(What the task requires): Line by line, print the records exactly, and keep images out of the copy.

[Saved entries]
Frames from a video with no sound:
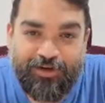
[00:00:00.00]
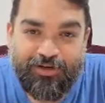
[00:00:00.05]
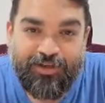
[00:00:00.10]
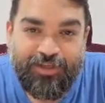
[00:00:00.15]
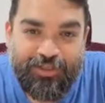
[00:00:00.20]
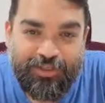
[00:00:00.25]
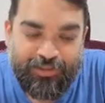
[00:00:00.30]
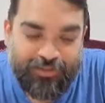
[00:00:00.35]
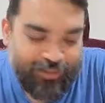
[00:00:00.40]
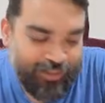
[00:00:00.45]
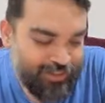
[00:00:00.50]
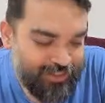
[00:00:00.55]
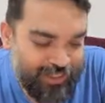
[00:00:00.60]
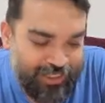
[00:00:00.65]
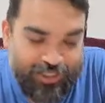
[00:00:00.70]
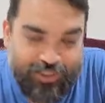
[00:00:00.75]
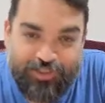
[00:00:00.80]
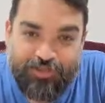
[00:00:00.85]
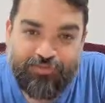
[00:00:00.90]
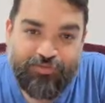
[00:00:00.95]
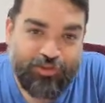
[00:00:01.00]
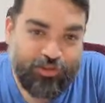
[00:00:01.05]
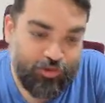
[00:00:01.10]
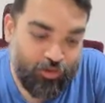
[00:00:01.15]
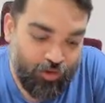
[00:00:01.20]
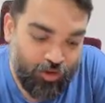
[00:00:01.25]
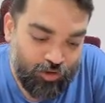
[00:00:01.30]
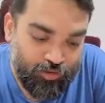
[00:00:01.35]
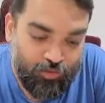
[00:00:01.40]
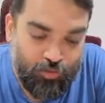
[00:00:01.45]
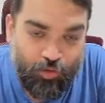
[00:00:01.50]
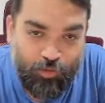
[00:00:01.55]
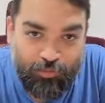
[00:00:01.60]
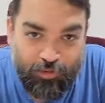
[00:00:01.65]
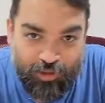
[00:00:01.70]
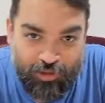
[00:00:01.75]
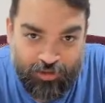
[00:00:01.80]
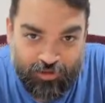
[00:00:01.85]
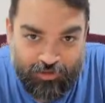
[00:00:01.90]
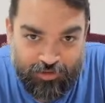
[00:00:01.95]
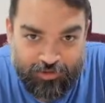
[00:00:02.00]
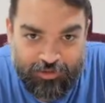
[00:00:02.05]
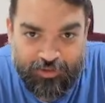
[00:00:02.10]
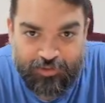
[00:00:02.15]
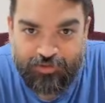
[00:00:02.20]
this agent with your coworkers,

(Output):
Frames from a video with no sound:
[00:00:00.00]
[00:00:00.05]
[00:00:00.10]
[00:00:00.15]
[00:00:00.20]
[00:00:00.25]
[00:00:00.30]
[00:00:00.35]
[00:00:00.40]
[00:00:00.45]
[00:00:00.50]
[00:00:00.55]
[00:00:00.60]
[00:00:00.65]
[00:00:00.70]
[00:00:00.75]
[00:00:00.80]
[00:00:00.85]
[00:00:00.90]
[00:00:00.95]
[00:00:01.00]
[00:00:01.05]
[00:00:01.10]
[00:00:01.15]
[00:00:01.20]
[00:00:01.25]
[00:00:01.30]
[00:00:01.35]
[00:00:01.40]
[00:00:01.45]
[00:00:01.50]
[00:00:01.55]
[00:00:01.60]
[00:00:01.65]
[00:00:01.70]
[00:00:01.75]
[00:00:01.80]
[00:00:01.85]
[00:00:01.90]
[00:00:01.95]
[00:00:02.00]
[00:00:02.05]
[00:00:02.10]
[00:00:02.15]
[00:00:02.20]
this agent with your coworkers,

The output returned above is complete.